Auto-émancipation et conscience

« L'intelligence propre de la masse quant à ses tâches et moyens est pour l'action socialiste une condition historique indispensable, tout comme l'inconscience de la masse fut autrefois la condition des actions des classes dominantes »[1]. 

Le système capitaliste est une organisation de la production et de nos vies qui est basée sur trois fondamentaux : l’argent, les marchandises, le salariat. Le capitalisme comporte ainsi dans ses principes mêmes l’inégalité et la contrainte, ce qui engendre inévitablement - à des degrés divers - de l’égoïsme et de la violence.

La classe sociale de très loin majoritaire, la classe salariée, subit le plus durement ce système, puisque pour (sur)vivre les individus qui constituent cette classe doivent se procurer régulièrement de l’argent, en étant obligés d’avoir recours à un travail salarié qui n’est donc qu’un travail contraint. Les rapports capitalistes maintiennent une division entre « gagnants » et « perdants », ces derniers étant toujours les plus nombreux - que la période soit considérée comme une « crise économique » ou non, et quel que soit le type de capitalisme régnant.
Cette situation fait que les salariés constituent selon Karl Marx « une classe qui constitue la majorité de tous les membres de la société et d’où émane la conscience de la nécessité d’une révolution en profondeur, la conscience communiste, celle-ci pouvant, naturellement, se former aussi parmi les autres classes grâce à l’appréhension du rôle de cette classe »[2].

La conscience de la nécessité d’abolir le système capitaliste, de le remplacer par une communauté humaine mondiale (communisme), émane des luttes ; et c’est également par ces luttes que le mouvement d’abolition du capitalisme pourra s’initier, se développant en une lutte d’ensemble, démocratique et mondiale, point de départ de l’élaboration d’une nouvelle organisation de la société.

L’émancipation, pour être conquise, doit passer par un processus révolutionnaire mené par l’immense majorité. Cette auto-émancipation nécessite la lutte collective, et une prise de conscience de la réalité du système mondial : la dictature du travail contraint, sous la forme du salariat. Ces principes dominateurs maintiennent la concurrence permanente comme règle, la société se fondant sur une compétition forcée entre les êtres humains, au lieu de rapports choisis, libres et ludiques.

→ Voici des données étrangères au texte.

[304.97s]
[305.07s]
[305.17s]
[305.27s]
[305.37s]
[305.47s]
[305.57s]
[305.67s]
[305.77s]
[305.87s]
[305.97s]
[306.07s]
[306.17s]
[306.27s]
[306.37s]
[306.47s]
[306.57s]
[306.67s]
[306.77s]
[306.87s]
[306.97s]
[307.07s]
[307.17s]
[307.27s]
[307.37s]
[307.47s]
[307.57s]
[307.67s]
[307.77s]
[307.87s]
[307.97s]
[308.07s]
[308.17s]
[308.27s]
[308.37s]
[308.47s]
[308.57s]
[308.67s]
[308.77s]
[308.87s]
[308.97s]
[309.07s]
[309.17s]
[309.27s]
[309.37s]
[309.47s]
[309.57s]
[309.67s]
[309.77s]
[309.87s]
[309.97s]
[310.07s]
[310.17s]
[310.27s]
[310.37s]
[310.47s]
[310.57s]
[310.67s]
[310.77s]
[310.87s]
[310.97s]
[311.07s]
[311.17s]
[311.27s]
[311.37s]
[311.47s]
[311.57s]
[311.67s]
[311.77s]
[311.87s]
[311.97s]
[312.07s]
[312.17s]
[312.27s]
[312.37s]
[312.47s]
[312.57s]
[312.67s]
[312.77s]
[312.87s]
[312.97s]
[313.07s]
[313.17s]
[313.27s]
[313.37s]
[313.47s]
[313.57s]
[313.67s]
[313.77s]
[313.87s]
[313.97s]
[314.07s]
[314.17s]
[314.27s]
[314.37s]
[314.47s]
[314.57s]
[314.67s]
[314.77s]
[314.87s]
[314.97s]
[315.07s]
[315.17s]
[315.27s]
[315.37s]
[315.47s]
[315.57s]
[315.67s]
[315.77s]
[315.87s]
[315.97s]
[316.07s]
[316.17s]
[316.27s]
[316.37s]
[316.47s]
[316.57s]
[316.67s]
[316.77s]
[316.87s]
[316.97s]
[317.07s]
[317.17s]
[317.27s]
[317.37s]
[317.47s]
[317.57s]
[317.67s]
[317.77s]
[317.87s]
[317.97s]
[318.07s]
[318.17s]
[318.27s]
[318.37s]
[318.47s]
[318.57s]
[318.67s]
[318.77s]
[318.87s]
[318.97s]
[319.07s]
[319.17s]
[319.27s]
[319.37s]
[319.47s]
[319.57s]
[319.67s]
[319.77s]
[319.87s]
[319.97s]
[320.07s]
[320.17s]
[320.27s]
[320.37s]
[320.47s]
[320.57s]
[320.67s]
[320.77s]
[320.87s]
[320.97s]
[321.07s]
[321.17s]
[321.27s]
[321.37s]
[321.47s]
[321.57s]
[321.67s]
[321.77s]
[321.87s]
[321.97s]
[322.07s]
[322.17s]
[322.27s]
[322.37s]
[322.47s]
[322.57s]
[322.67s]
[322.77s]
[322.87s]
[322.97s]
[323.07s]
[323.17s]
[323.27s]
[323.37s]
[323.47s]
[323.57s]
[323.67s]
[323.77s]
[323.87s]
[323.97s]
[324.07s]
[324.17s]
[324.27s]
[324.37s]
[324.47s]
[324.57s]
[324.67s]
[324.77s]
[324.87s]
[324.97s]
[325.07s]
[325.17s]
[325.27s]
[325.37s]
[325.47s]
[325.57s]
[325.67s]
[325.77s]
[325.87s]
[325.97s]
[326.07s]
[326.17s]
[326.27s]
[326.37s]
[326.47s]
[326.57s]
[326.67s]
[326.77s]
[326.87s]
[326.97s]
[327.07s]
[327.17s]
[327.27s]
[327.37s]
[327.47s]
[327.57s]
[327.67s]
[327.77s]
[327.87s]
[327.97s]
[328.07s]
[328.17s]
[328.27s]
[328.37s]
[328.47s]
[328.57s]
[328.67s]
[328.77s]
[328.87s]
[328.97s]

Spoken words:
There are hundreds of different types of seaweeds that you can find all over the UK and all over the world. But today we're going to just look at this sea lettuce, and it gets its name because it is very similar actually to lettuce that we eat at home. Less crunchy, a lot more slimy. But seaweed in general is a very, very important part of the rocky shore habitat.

Nous avons cette possibilité d’émancipation, par notre action collective la plus large. Il s’agit de supprimer la concurrence entre les êtres humains, de supprimer les barrières que sont les classes sociales et les « nationalités », de remplacer la compétition par la coopération, et l’argent par la gratuité généralisée.

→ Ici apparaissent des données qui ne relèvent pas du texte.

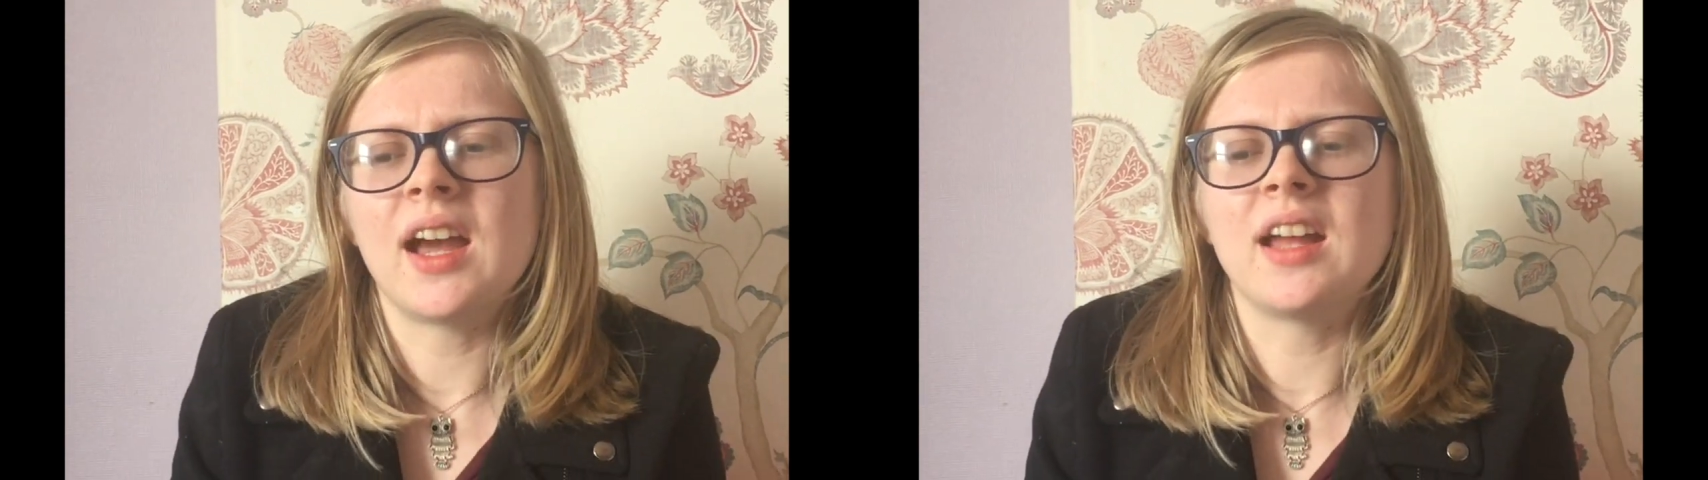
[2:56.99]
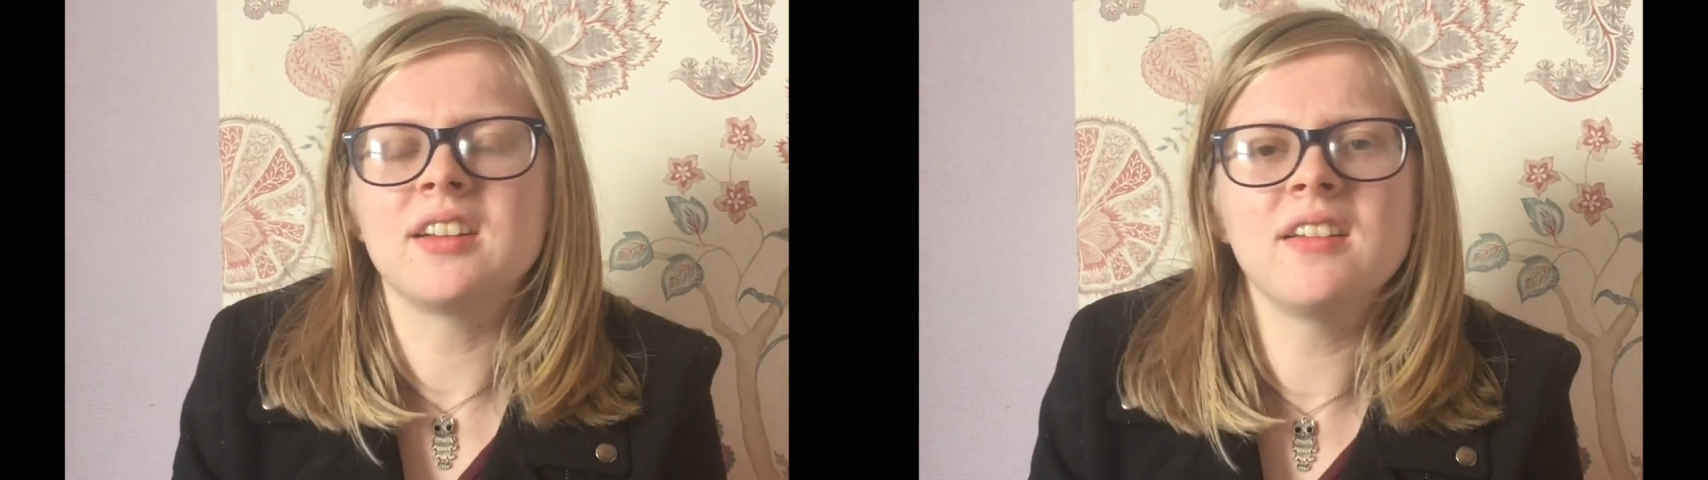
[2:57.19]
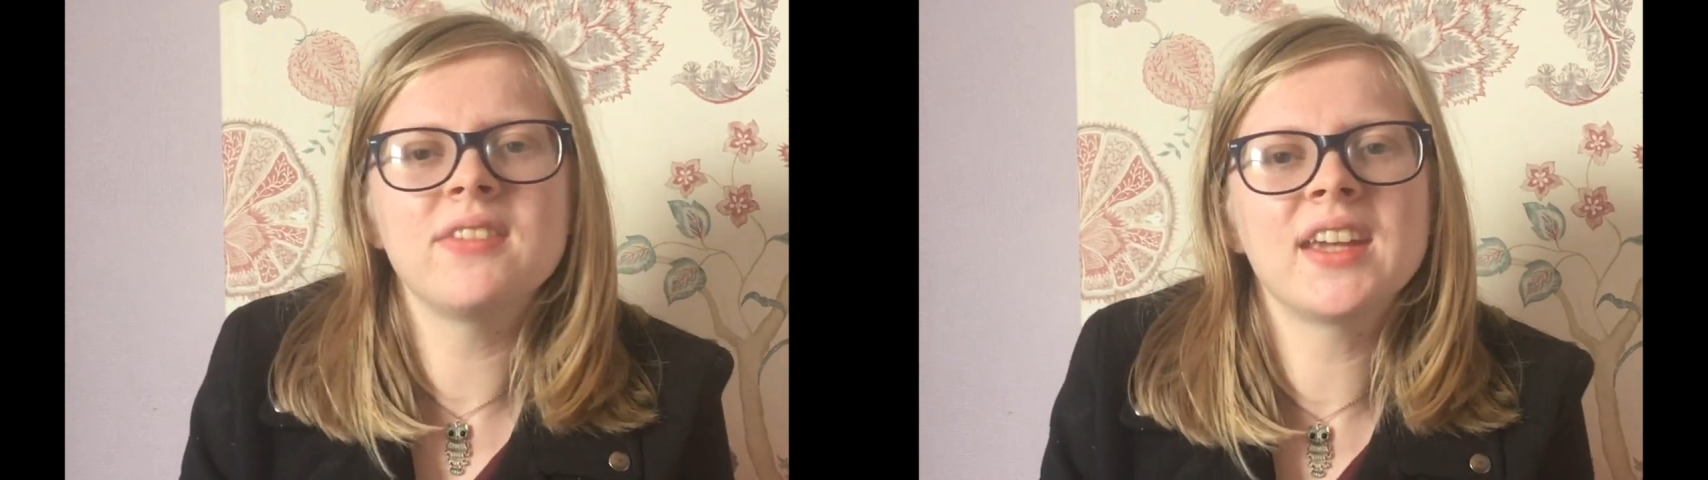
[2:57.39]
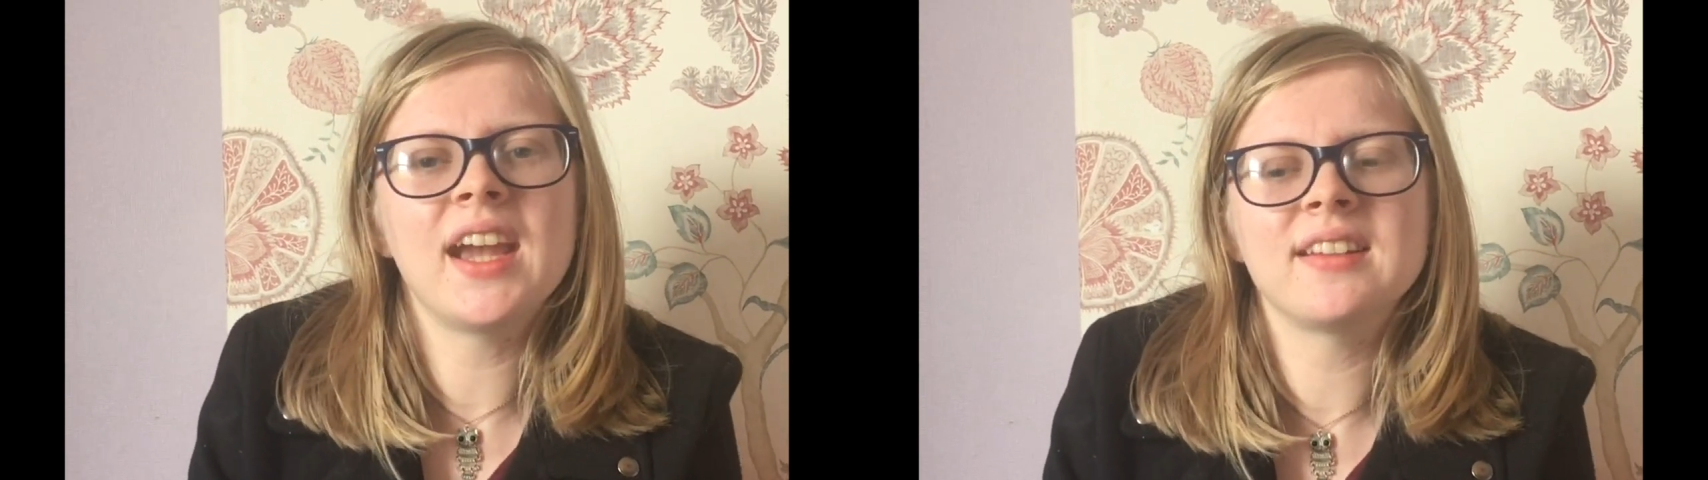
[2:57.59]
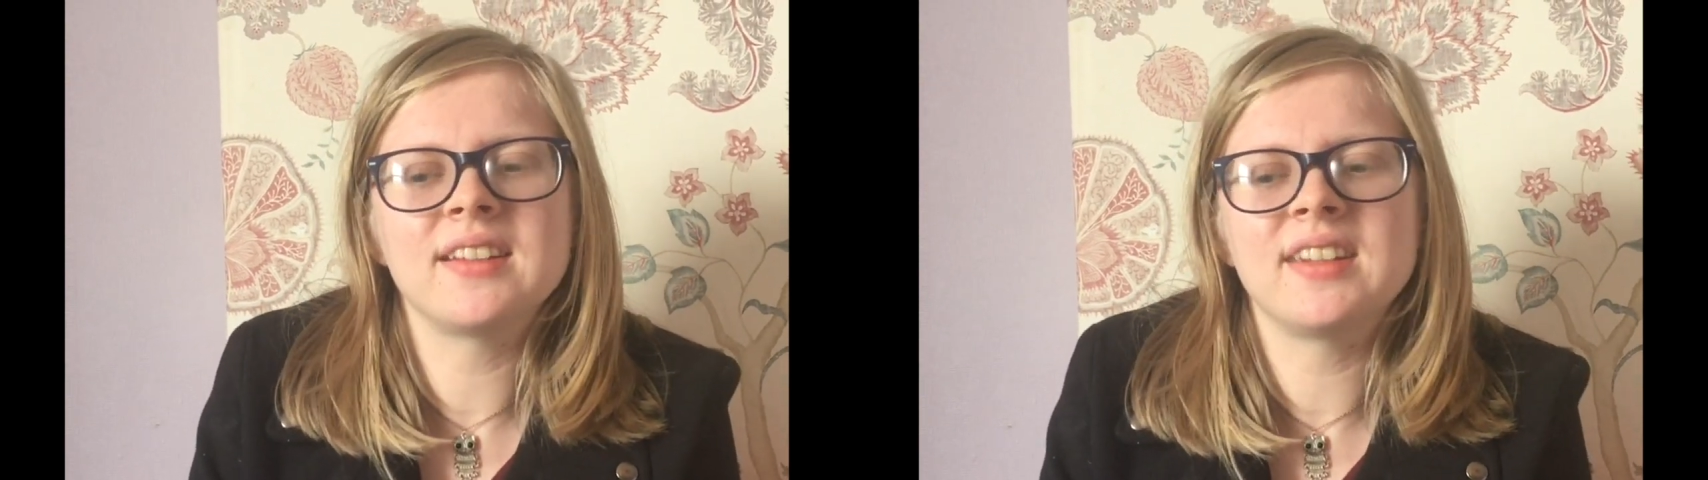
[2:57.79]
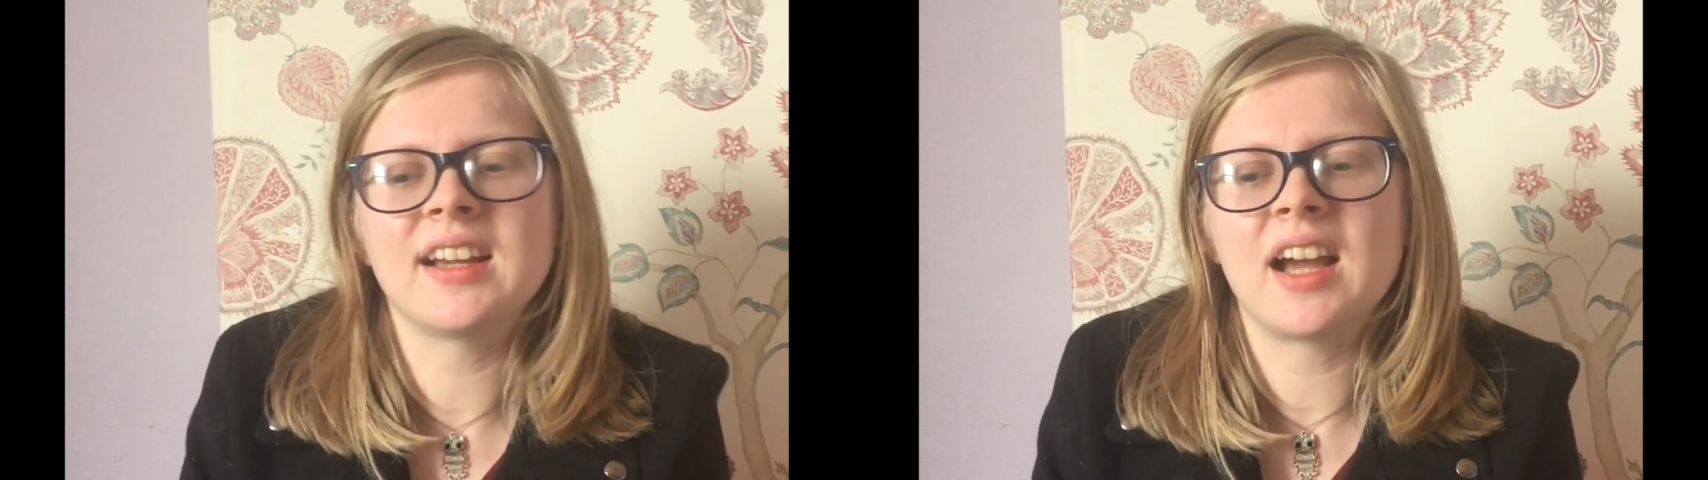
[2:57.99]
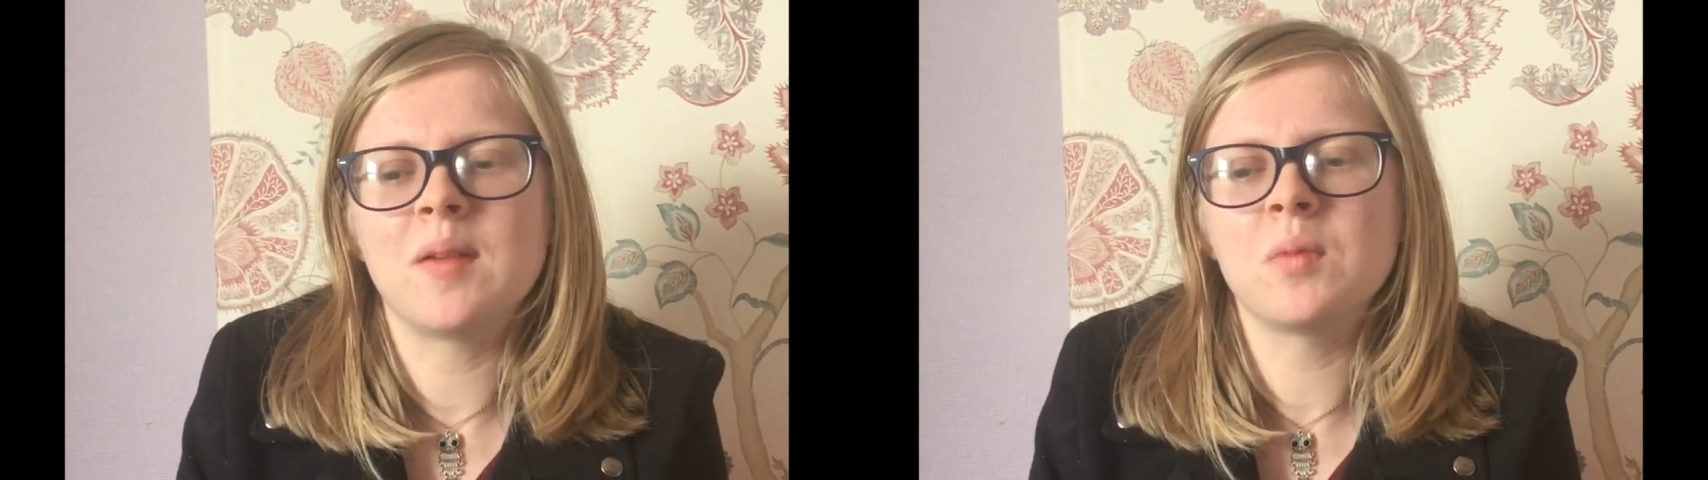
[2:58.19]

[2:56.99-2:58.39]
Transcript: and don't forget to check out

C’est pour fonder « l'unité des hommes, fondée sur la différence réelle des hommes »[3], que le peuple du monde peut construire une société mondiale, démocratique, libre et égalitaire, débarrassée du capitalisme et des frontières.


[1] Rosa Luxemburg, Masse et chefs (Marxisme contre dictature, Spartacus, p. 37).

[2] Karl Marx, L’Idéologie allemande (Œuvres tome III, La Pléiade, p. 1122). 

[3] Karl Marx, lettre à Ludwig Feuerbach du 11 août 1844 (Œuvres tome II, La Pléiade, p. LXIV).